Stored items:

++++++

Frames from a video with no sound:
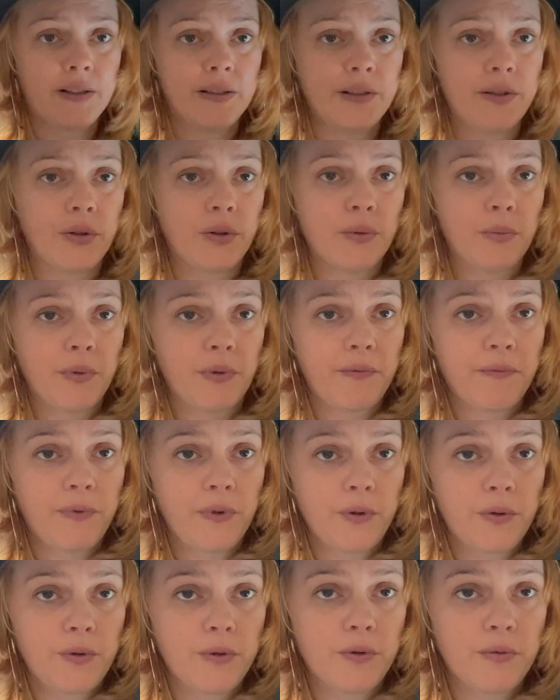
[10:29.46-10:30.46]
Sorry, my
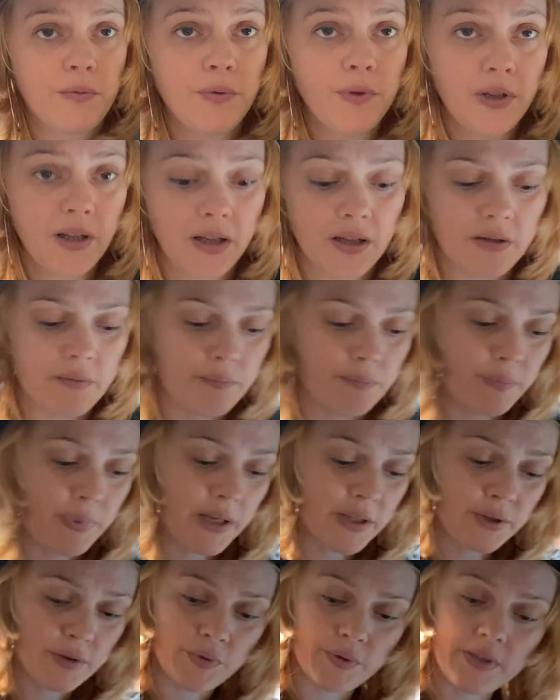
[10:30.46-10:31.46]
phone's running out of
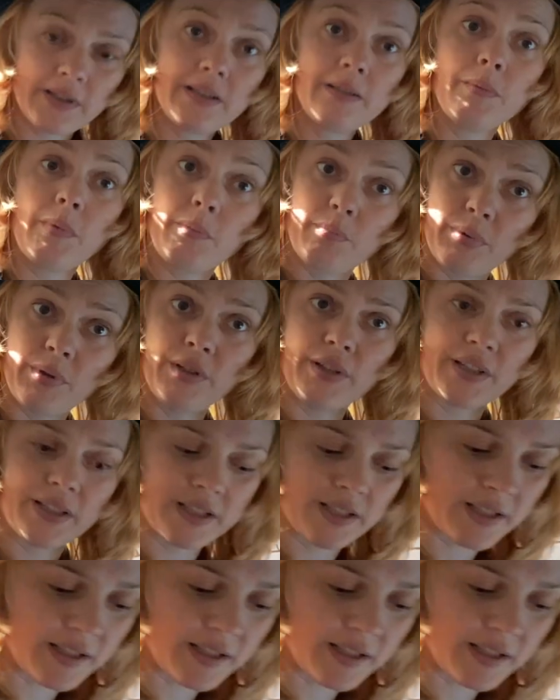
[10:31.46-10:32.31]
batteries, let me plug it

++++++

WORK INSTRUCTION:
Your copy should match the records word for word, with the pictures removed.

RESPONSE BELOW:
Frames from a video with no sound:
[10:29.46-10:30.46]
Sorry, my
[10:30.46-10:31.46]
phone's running out of
[10:31.46-10:32.31]
batteries, let me plug it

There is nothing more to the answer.